The Horror of Human Trafficking

Let Us Eradicate Human Trafficking

One of the issues which the Religious of the Sacred Heart of Mary have tried to address in the past few years has been that of Human Trafficking.  This summer I read the book: The Slave Next Door: Human Trafficking and Slavery in America Today and it is a sad commentary on the amount of human trafficking which has been supported in the United States in this century.  There are three types of human trafficking and slavery in the US today:  Sex trafficking, labor trafficking and domestic house-slave trafficking.  Most of the sex trafficking is trafficking of women and children, and I have been horrified to realize that so many men, frequently wealthy, support this industry - through paying for pornographic videos of trafficked women, through "gentlemen's clubs", through massage parlors, etc.  I am aware that there have been efforts to educate law enforcement personnel to recognize incidents of trafficking in our neighborhoods, and to ensure that trafficked victims are not jailed for crimes such as prostitution, or illegal entry into our country, when, in fact, they have been essentially kidnapped and forced into performing these actions.

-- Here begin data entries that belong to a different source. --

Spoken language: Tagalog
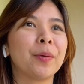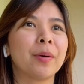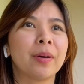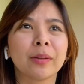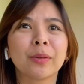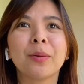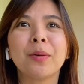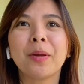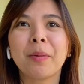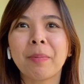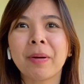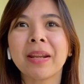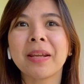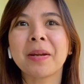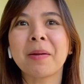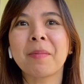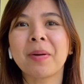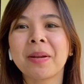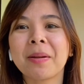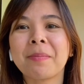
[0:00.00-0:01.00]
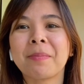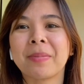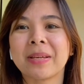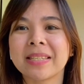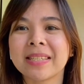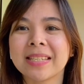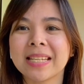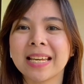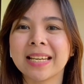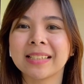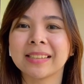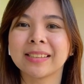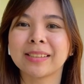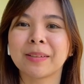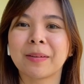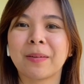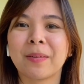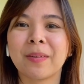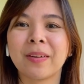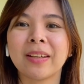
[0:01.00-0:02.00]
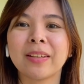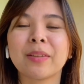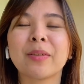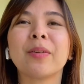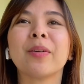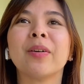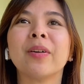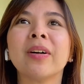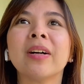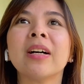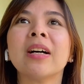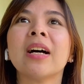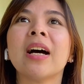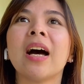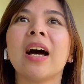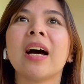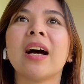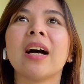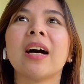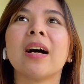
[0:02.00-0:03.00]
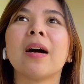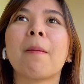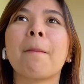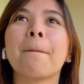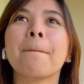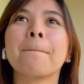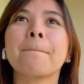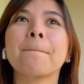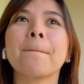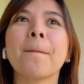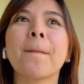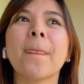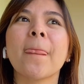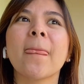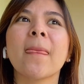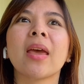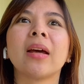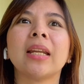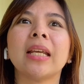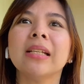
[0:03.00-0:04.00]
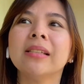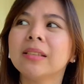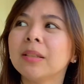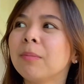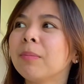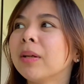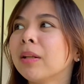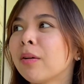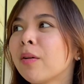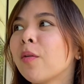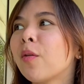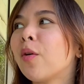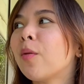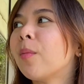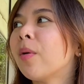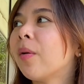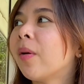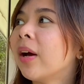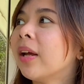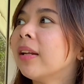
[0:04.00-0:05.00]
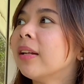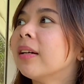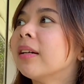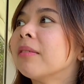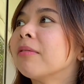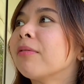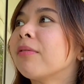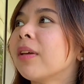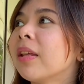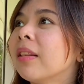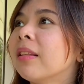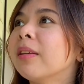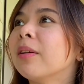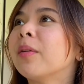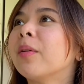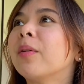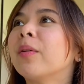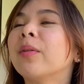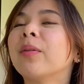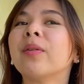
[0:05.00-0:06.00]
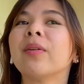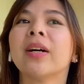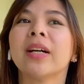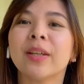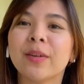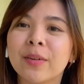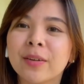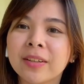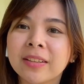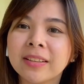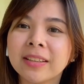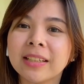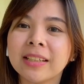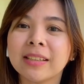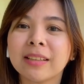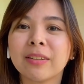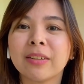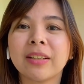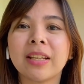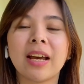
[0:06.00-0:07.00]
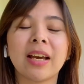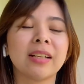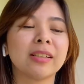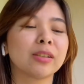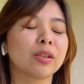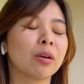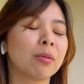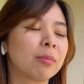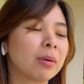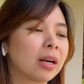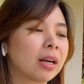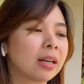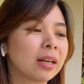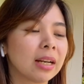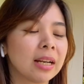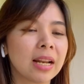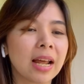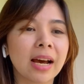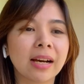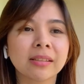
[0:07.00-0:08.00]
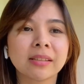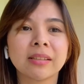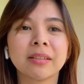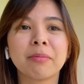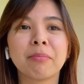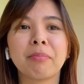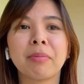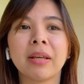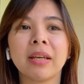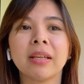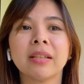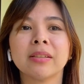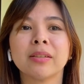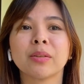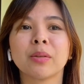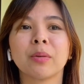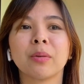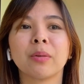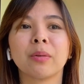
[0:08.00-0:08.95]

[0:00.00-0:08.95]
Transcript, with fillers: tuloy pa rin naman ang business. So ito, um, naisipan kong gumawa ng video ngayon dito dahil sobrang relax ng place. So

The RSHM have had some workshops on Human trafficking and have put some information on our website:

A Workshop: Human Trafficking: the Price We pay with input from trafficked persons

I personally cannot imagine what it would be like to be a sex slave, a labor slave or a domestic slave, with no control over my life and living in a constant state of torture with little opportunity to escape.  Yet, this is the state of trafficked persons, whom we often think of as being in other countries, but who live in large numbers in the U.S.  The RSHM belong to a few organizations to help stop the traffickers, such as the New York Anti-Trafficking Coalition on the East Coast and the Coalition to Abolish Slavery and Trafficking on the West Coast.  However, some recent statistics from the U.S. Department of State indicate that there is much work to be done to identify and prosecute traffickers and help those who have been trafficked.  The process is long and hard, and often freed trafficked persons are merely released with no help in order to regain their lives.  However, I was pleased to see anti-trafficking blogs, such as A Heart for Justice which gives some insightful suggestions for those who wish to help.

This trafficking situation is so big, yet so hidden, that I feel almost powerless to fight it.  Yet, I know that conquering this evil can and must be done, even if in baby steps.  It is important to use the power of education to teach young men and women the value of respect for one another and to stop them from relying on naive decisions.  It is not easy, yet we can support one another in the battle.  The main players for the abolition of trafficking may be our politicians to turn their eyes to the problem, our pro-bono lawyers and social workers to help, and ourselves to nag our politicians to help our country be more proactive against traffickers.  And, if we have financial resources, we can help to sponsor those organizations which are trying to help trafficked victims to regain their lives and their dignity.  And all of us can pray.  These are great resources, and all of us can take a part dependent on our skill.  So, let's both use our skill and storm heaven for the conversion of traffickers and the protection of the trafficked persons.